» The problem:
Could you write out the records exactly as they are given?

» Dataset records:
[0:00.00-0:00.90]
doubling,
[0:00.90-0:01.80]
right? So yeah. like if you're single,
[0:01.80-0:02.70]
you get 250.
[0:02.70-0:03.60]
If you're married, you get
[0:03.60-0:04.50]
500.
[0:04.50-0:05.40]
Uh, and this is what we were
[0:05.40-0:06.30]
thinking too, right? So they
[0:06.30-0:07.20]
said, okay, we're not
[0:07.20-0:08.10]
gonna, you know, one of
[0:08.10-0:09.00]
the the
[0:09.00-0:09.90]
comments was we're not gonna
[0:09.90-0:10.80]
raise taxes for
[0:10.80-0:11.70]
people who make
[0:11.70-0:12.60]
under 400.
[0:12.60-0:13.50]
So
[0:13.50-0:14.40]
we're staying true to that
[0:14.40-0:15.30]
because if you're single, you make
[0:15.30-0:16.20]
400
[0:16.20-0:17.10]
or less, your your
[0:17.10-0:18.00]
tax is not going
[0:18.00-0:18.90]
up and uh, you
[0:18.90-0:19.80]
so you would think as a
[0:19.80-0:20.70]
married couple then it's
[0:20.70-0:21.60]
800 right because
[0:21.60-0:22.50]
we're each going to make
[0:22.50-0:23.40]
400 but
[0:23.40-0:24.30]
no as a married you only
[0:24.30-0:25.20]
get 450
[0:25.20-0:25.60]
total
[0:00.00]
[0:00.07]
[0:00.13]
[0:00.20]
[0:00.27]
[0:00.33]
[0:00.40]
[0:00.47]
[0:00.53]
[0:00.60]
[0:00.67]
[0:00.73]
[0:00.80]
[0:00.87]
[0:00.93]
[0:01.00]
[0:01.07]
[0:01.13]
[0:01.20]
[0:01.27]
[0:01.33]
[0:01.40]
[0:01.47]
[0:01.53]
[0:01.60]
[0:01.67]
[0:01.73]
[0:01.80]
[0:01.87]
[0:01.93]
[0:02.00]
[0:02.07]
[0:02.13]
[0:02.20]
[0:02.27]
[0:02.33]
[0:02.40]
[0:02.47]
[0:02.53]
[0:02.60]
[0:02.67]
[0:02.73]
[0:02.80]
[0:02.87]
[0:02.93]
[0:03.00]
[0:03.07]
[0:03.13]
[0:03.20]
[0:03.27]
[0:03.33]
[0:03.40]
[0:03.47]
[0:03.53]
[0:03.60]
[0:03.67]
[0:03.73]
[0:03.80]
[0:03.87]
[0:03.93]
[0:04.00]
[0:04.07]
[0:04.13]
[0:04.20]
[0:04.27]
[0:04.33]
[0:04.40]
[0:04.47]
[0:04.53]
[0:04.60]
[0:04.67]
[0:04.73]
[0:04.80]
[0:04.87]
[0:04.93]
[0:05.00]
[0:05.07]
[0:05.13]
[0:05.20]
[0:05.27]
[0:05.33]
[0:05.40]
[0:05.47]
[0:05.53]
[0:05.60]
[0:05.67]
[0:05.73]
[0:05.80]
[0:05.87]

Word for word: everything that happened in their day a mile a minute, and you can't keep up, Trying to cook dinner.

» Answer section:
[0:00.00-0:00.90]
doubling,
[0:00.90-0:01.80]
right? So yeah. like if you're single,
[0:01.80-0:02.70]
you get 250.
[0:02.70-0:03.60]
If you're married, you get
[0:03.60-0:04.50]
500.
[0:04.50-0:05.40]
Uh, and this is what we were
[0:05.40-0:06.30]
thinking too, right? So they
[0:06.30-0:07.20]
said, okay, we're not
[0:07.20-0:08.10]
gonna, you know, one of
[0:08.10-0:09.00]
the the
[0:09.00-0:09.90]
comments was we're not gonna
[0:09.90-0:10.80]
raise taxes for
[0:10.80-0:11.70]
people who make
[0:11.70-0:12.60]
under 400.
[0:12.60-0:13.50]
So
[0:13.50-0:14.40]
we're staying true to that
[0:14.40-0:15.30]
because if you're single, you make
[0:15.30-0:16.20]
400
[0:16.20-0:17.10]
or less, your your
[0:17.10-0:18.00]
tax is not going
[0:18.00-0:18.90]
up and uh, you
[0:18.90-0:19.80]
so you would think as a
[0:19.80-0:20.70]
married couple then it's
[0:20.70-0:21.60]
800 right because
[0:21.60-0:22.50]
we're each going to make
[0:22.50-0:23.40]
400 but
[0:23.40-0:24.30]
no as a married you only
[0:24.30-0:25.20]
get 450
[0:25.20-0:25.60]
total
[0:00.00]
[0:00.07]
[0:00.13]
[0:00.20]
[0:00.27]
[0:00.33]
[0:00.40]
[0:00.47]
[0:00.53]
[0:00.60]
[0:00.67]
[0:00.73]
[0:00.80]
[0:00.87]
[0:00.93]
[0:01.00]
[0:01.07]
[0:01.13]
[0:01.20]
[0:01.27]
[0:01.33]
[0:01.40]
[0:01.47]
[0:01.53]
[0:01.60]
[0:01.67]
[0:01.73]
[0:01.80]
[0:01.87]
[0:01.93]
[0:02.00]
[0:02.07]
[0:02.13]
[0:02.20]
[0:02.27]
[0:02.33]
[0:02.40]
[0:02.47]
[0:02.53]
[0:02.60]
[0:02.67]
[0:02.73]
[0:02.80]
[0:02.87]
[0:02.93]
[0:03.00]
[0:03.07]
[0:03.13]
[0:03.20]
[0:03.27]
[0:03.33]
[0:03.40]
[0:03.47]
[0:03.53]
[0:03.60]
[0:03.67]
[0:03.73]
[0:03.80]
[0:03.87]
[0:03.93]
[0:04.00]
[0:04.07]
[0:04.13]
[0:04.20]
[0:04.27]
[0:04.33]
[0:04.40]
[0:04.47]
[0:04.53]
[0:04.60]
[0:04.67]
[0:04.73]
[0:04.80]
[0:04.87]
[0:04.93]
[0:05.00]
[0:05.07]
[0:05.13]
[0:05.20]
[0:05.27]
[0:05.33]
[0:05.40]
[0:05.47]
[0:05.53]
[0:05.60]
[0:05.67]
[0:05.73]
[0:05.80]
[0:05.87]

Word for word: everything that happened in their day a mile a minute, and you can't keep up, Trying to cook dinner.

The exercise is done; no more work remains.